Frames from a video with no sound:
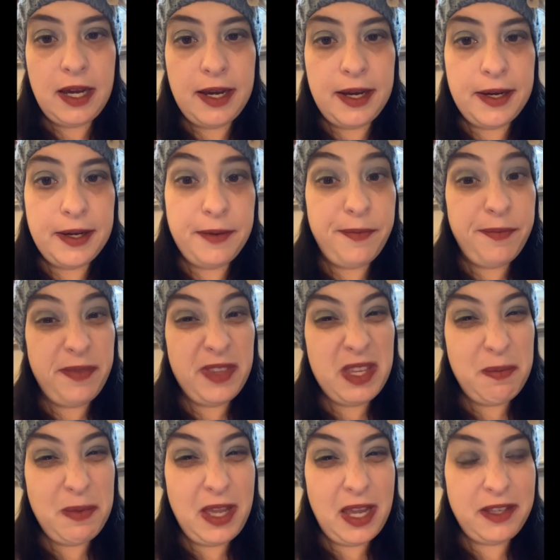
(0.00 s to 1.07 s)

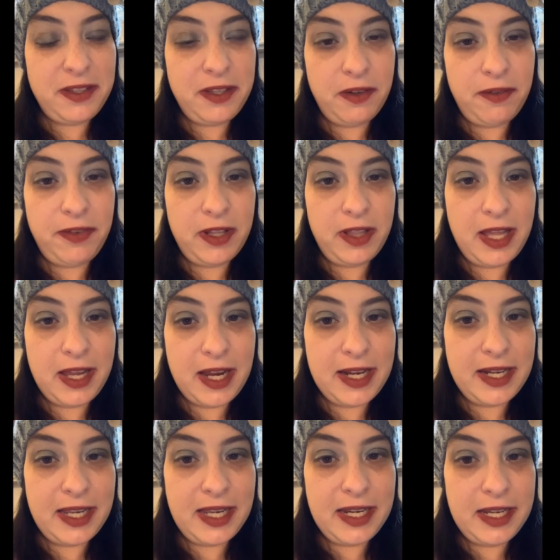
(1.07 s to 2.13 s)
To me, I still feel like
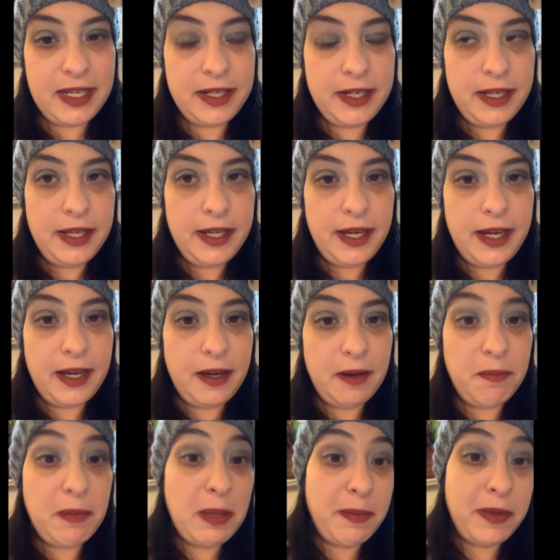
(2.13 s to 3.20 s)
I need it.
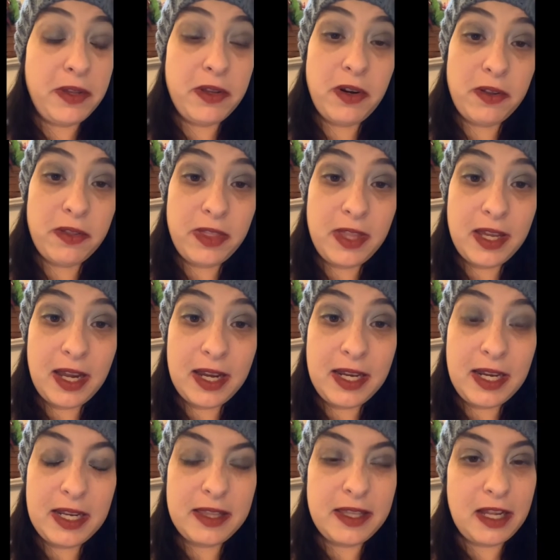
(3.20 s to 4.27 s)
Maybe you don't think I
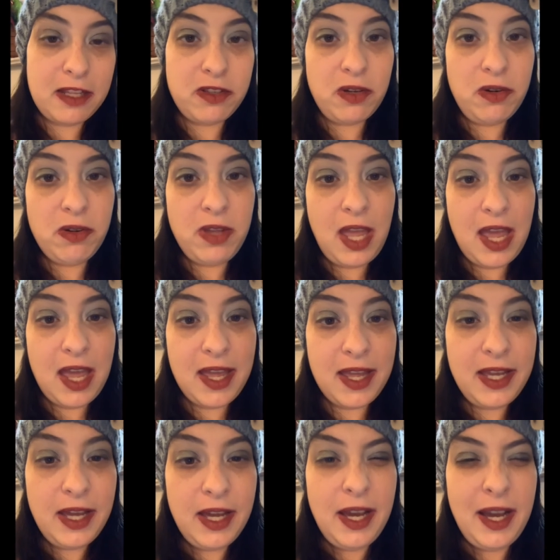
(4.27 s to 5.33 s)
need it. That's
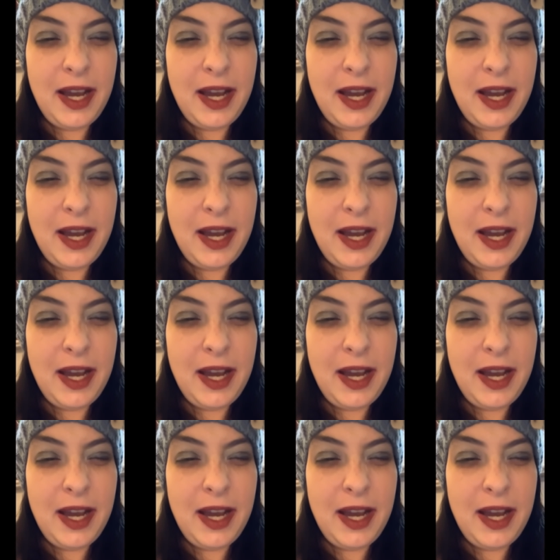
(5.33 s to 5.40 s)
okay.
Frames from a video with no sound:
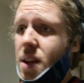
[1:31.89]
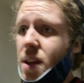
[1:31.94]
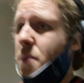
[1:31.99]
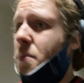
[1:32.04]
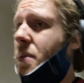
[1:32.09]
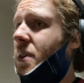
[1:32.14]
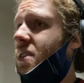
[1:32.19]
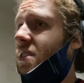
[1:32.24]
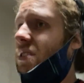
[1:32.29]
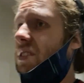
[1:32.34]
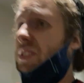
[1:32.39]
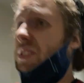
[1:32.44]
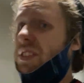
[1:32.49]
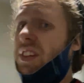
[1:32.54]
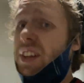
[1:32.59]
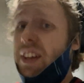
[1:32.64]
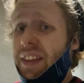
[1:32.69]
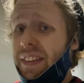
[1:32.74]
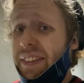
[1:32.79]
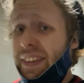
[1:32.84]
because
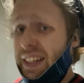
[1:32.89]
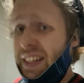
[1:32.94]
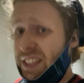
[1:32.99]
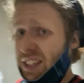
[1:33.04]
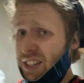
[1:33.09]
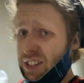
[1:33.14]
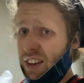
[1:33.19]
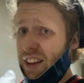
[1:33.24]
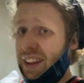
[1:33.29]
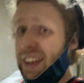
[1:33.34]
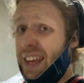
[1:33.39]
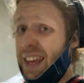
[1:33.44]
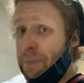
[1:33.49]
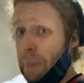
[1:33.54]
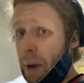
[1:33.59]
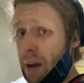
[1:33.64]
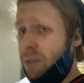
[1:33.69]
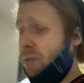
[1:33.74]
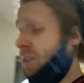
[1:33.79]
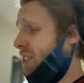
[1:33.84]
they said like
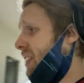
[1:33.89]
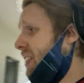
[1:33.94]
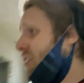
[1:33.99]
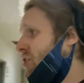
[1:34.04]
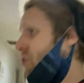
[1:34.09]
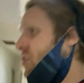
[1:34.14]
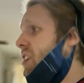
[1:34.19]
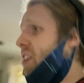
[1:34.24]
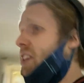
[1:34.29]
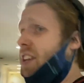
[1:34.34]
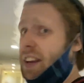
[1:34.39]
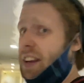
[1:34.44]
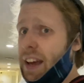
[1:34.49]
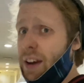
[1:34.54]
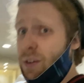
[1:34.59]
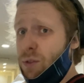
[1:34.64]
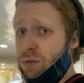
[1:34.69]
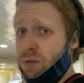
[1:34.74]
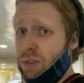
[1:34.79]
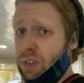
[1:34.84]
ima, I was like, do you need it
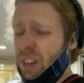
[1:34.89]
now?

What this task involves: Exact copy, pictures removed: set down the whole listing above.

Answer to the problem:
Frames from a video with no sound:
(0.00 s to 1.07 s)

(1.07 s to 2.13 s)
To me, I still feel like
(2.13 s to 3.20 s)
I need it.
(3.20 s to 4.27 s)
Maybe you don't think I
(4.27 s to 5.33 s)
need it. That's
(5.33 s to 5.40 s)
okay.
Frames from a video with no sound:
[1:31.89]
[1:31.94]
[1:31.99]
[1:32.04]
[1:32.09]
[1:32.14]
[1:32.19]
[1:32.24]
[1:32.29]
[1:32.34]
[1:32.39]
[1:32.44]
[1:32.49]
[1:32.54]
[1:32.59]
[1:32.64]
[1:32.69]
[1:32.74]
[1:32.79]
[1:32.84]
because
[1:32.89]
[1:32.94]
[1:32.99]
[1:33.04]
[1:33.09]
[1:33.14]
[1:33.19]
[1:33.24]
[1:33.29]
[1:33.34]
[1:33.39]
[1:33.44]
[1:33.49]
[1:33.54]
[1:33.59]
[1:33.64]
[1:33.69]
[1:33.74]
[1:33.79]
[1:33.84]
they said like
[1:33.89]
[1:33.94]
[1:33.99]
[1:34.04]
[1:34.09]
[1:34.14]
[1:34.19]
[1:34.24]
[1:34.29]
[1:34.34]
[1:34.39]
[1:34.44]
[1:34.49]
[1:34.54]
[1:34.59]
[1:34.64]
[1:34.69]
[1:34.74]
[1:34.79]
[1:34.84]
ima, I was like, do you need it
[1:34.89]
now?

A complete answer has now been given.